🤖 AI Summary
This work addresses the lack of theoretical foundations for large language model (LLM) training by proposing the Neural Thermodynamics Law (NTL) framework—the first rigorous correspondence between LLM training dynamics and classical thermodynamics, established under the valley-shaped loss landscape assumption. Methodologically, it models loss geometry, characterizes parameter evolution via stochastic differential equations, and integrates gradient flow mapping with the equipartition theorem to systematically derive measurable thermodynamic quantities—including temperature, entropy, and heat capacity—as well as formal analogues of the three laws of thermodynamics. The NTL framework provides physically grounded, interpretable guidance for learning rate scheduling; its thermodynamics-inspired heuristics significantly improve convergence stability and final performance across multi-task LLM training. This work marks a paradigm shift in deep learning dynamics analysis—from empirical heuristics toward principles rooted in statistical physics.
📝 Abstract
Beyond neural scaling laws, little is known about the laws underlying large language models (LLMs).
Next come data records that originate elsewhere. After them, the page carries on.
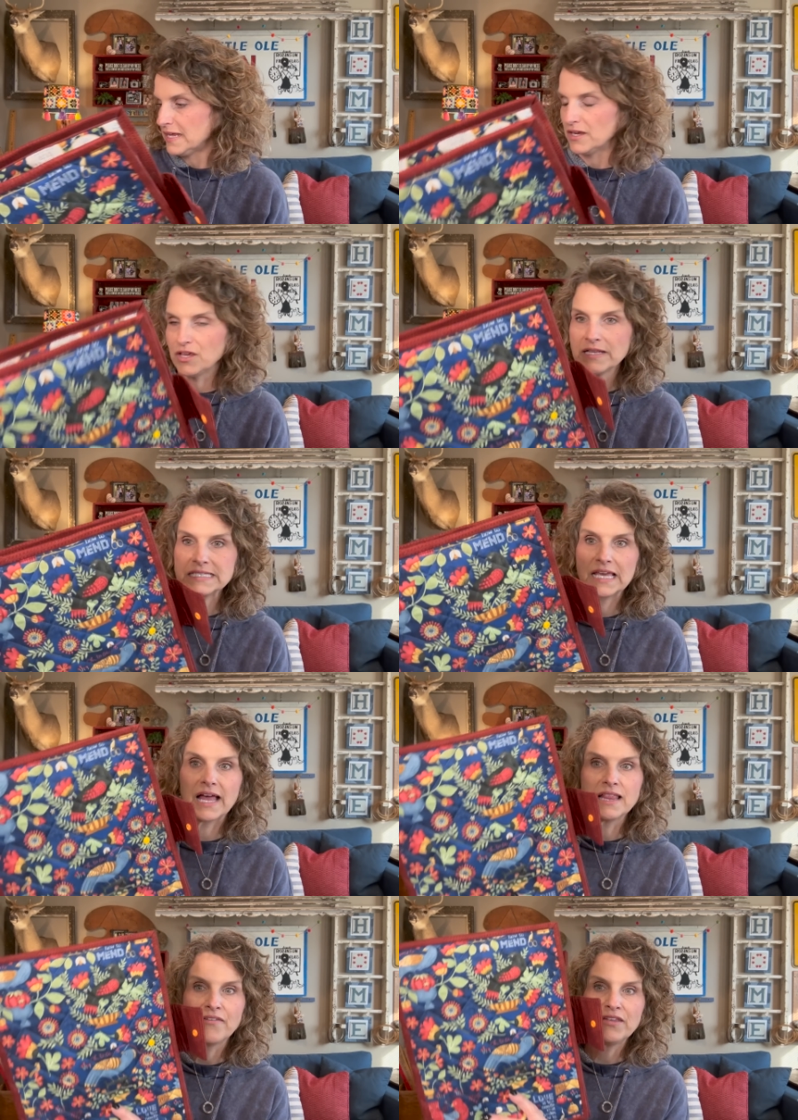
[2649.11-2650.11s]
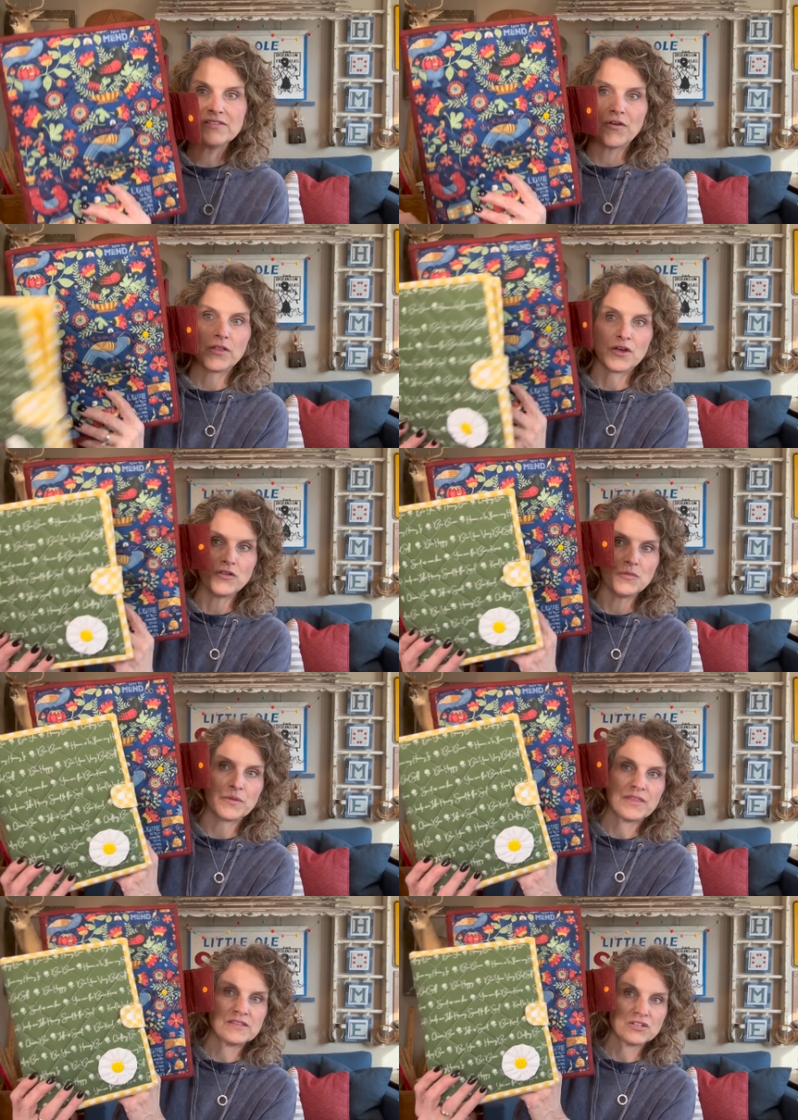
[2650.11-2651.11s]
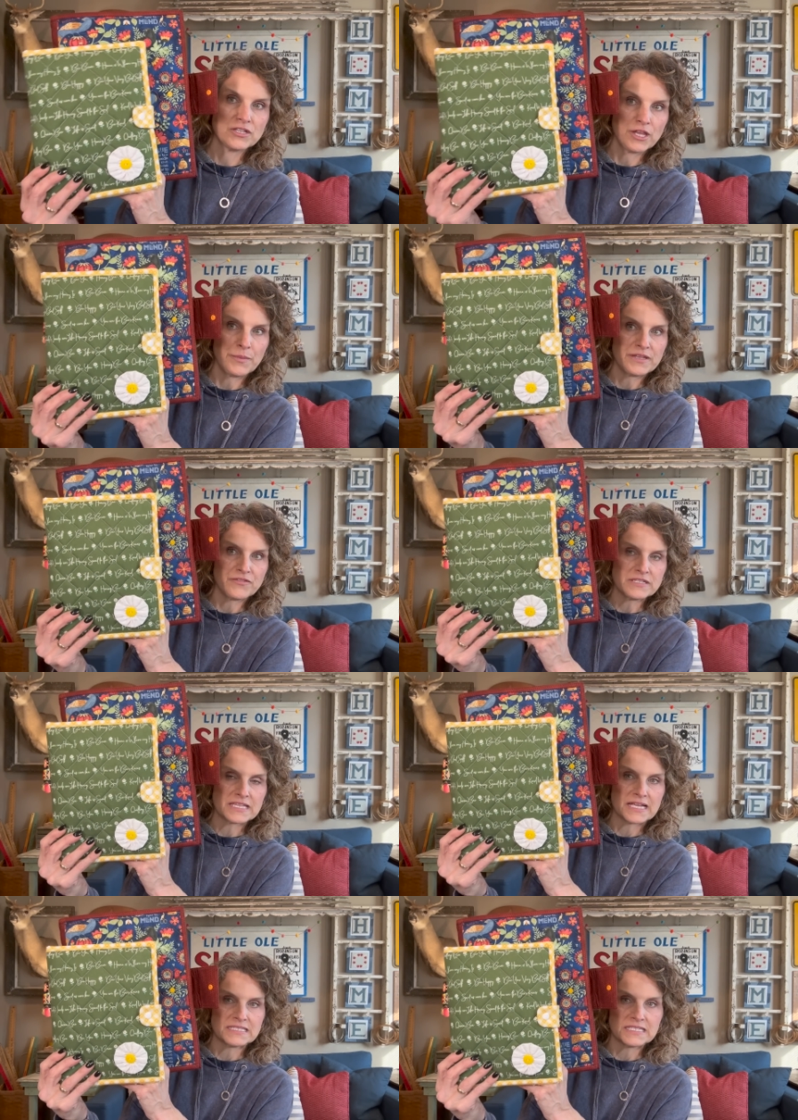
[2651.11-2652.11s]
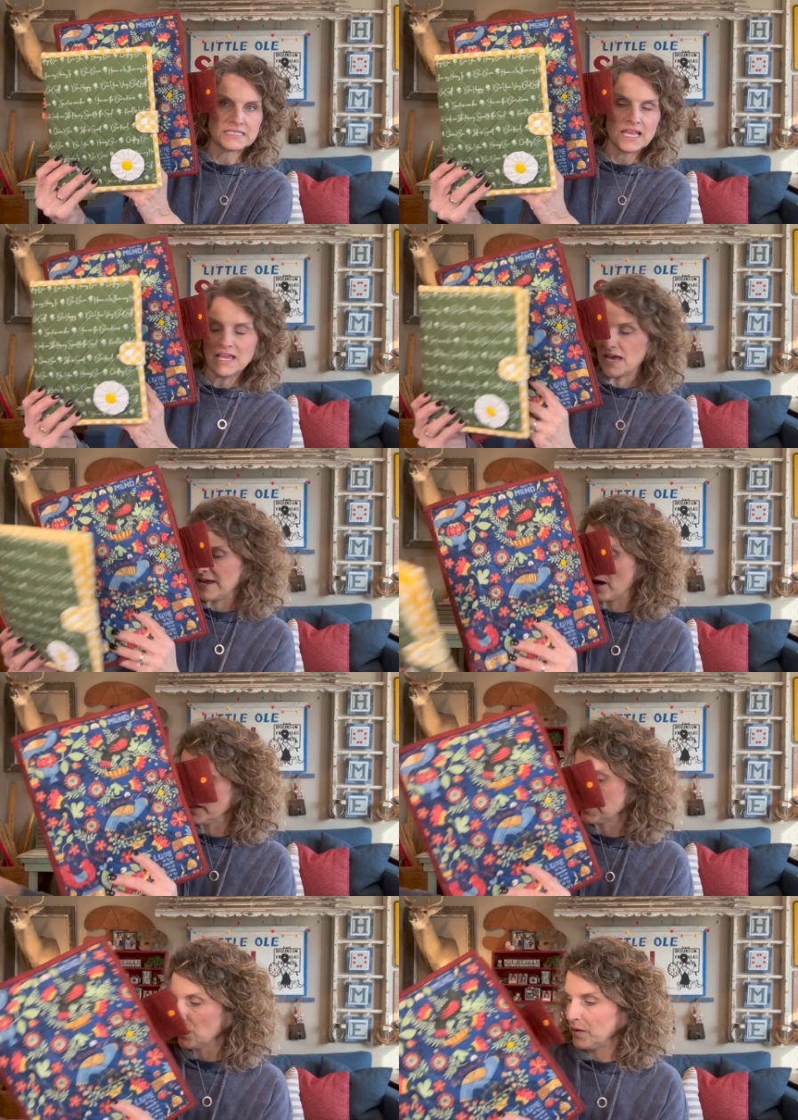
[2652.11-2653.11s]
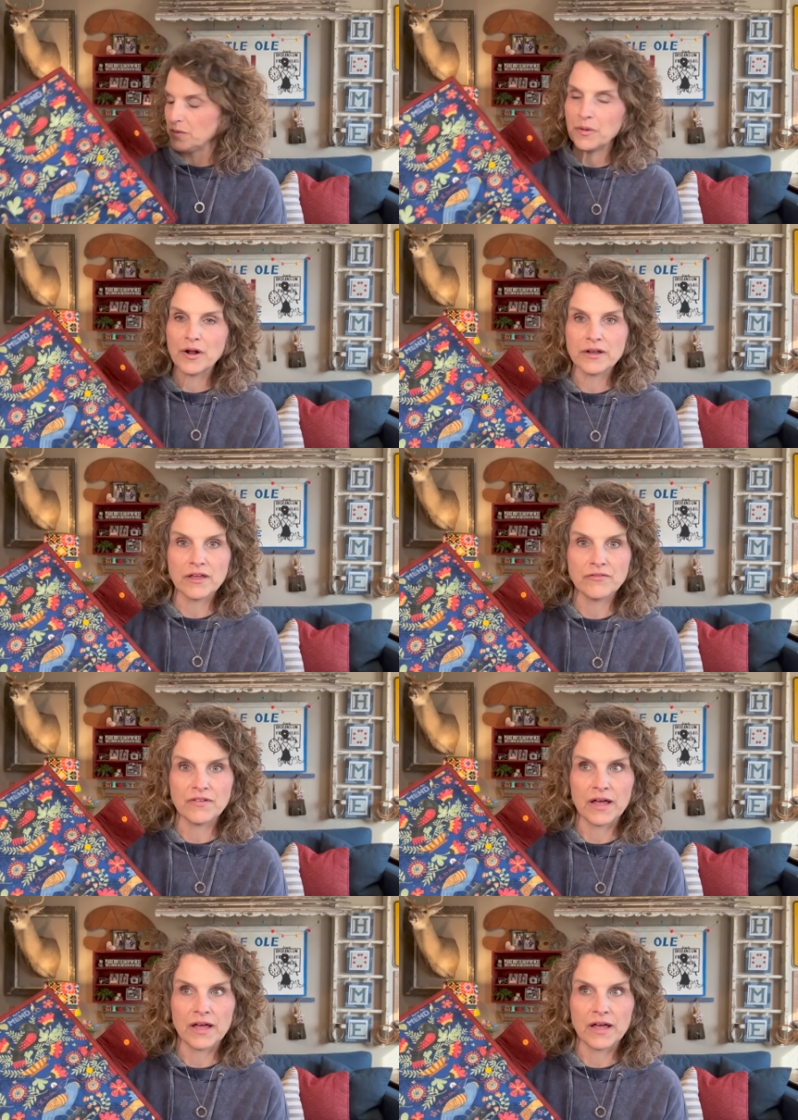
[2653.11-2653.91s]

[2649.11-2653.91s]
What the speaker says: Now you can see I love these folios, but these are a little bit different sizes. I also am part of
We introduce Neural Thermodynamic Laws (NTL) -- a new framework that offers fresh insights into LLM training dynamics. On the theoretical side, we demonstrate that key thermodynamic quantities (e.g., temperature, entropy, heat capacity, thermal conduction) and classical thermodynamic principles (e.g., the three laws of thermodynamics and the equipartition theorem) naturally emerge under river-valley loss landscape assumptions. On the practical side, this scientific perspective yields intuitive guidelines for designing learning rate schedules.